Copy out the data below as written; omit any images.

☆ ☆ ☆ ☆ ☆

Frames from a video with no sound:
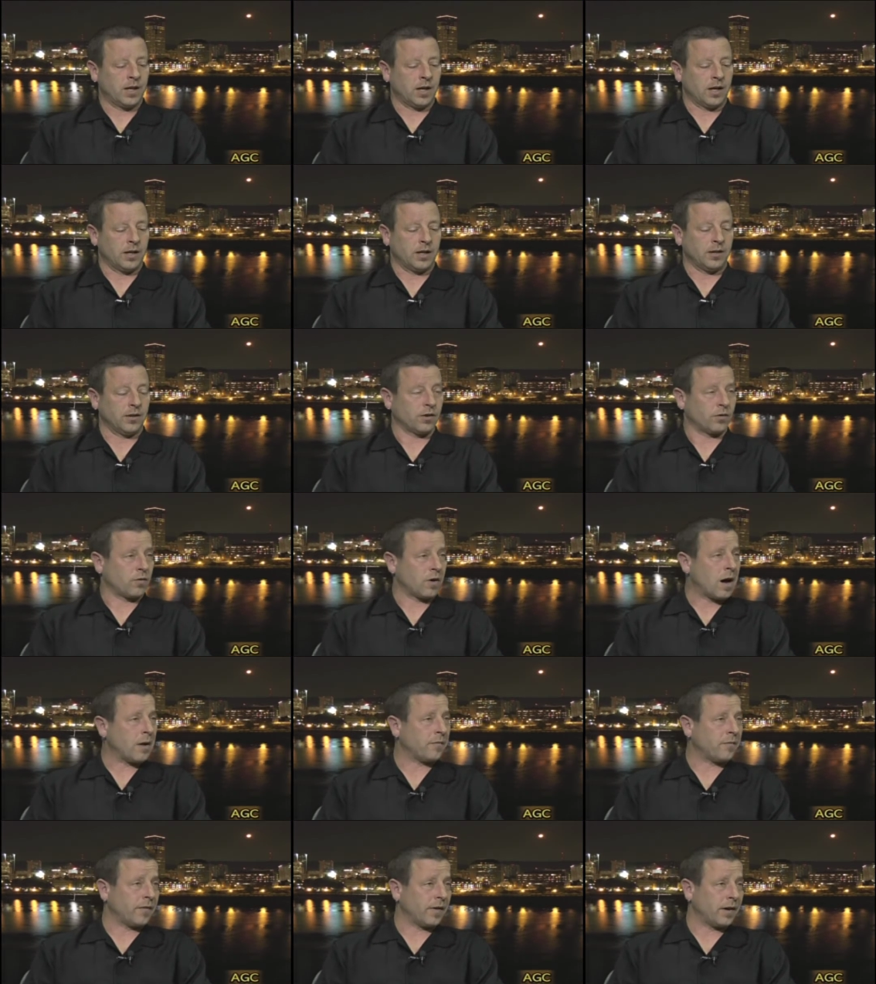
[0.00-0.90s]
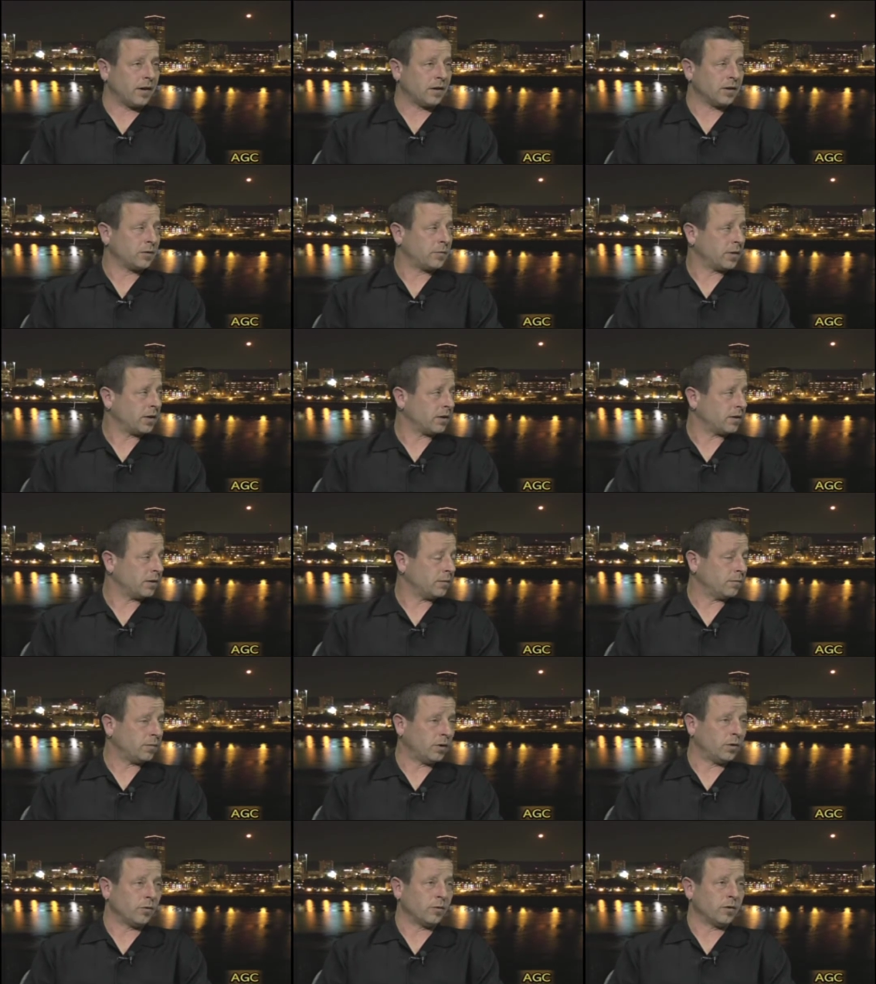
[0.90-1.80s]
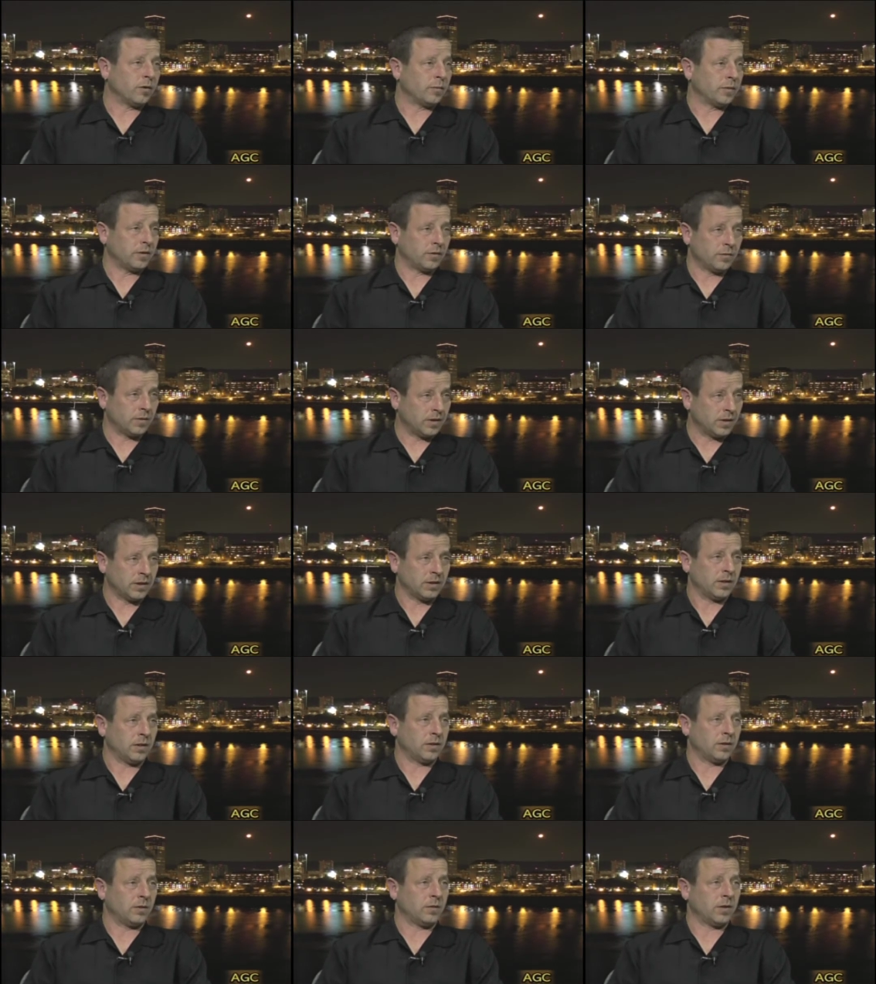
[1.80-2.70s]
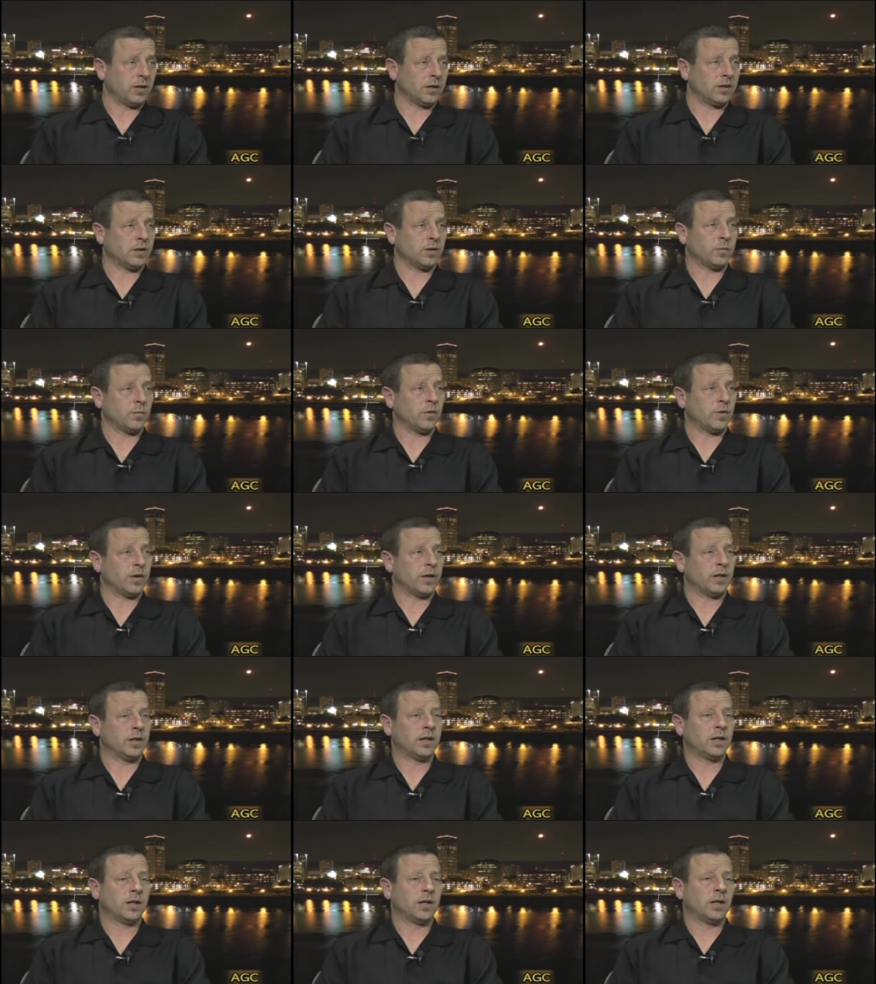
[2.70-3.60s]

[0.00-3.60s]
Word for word: And then the crop fails because the bollworm is resistant to it at this point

☆ ☆ ☆ ☆ ☆

Response to the exercise ::
Frames from a video with no sound:
[0.00-0.90s]
[0.90-1.80s]
[1.80-2.70s]
[2.70-3.60s]

[0.00-3.60s]
Word for word: And then the crop fails because the bollworm is resistant to it at this point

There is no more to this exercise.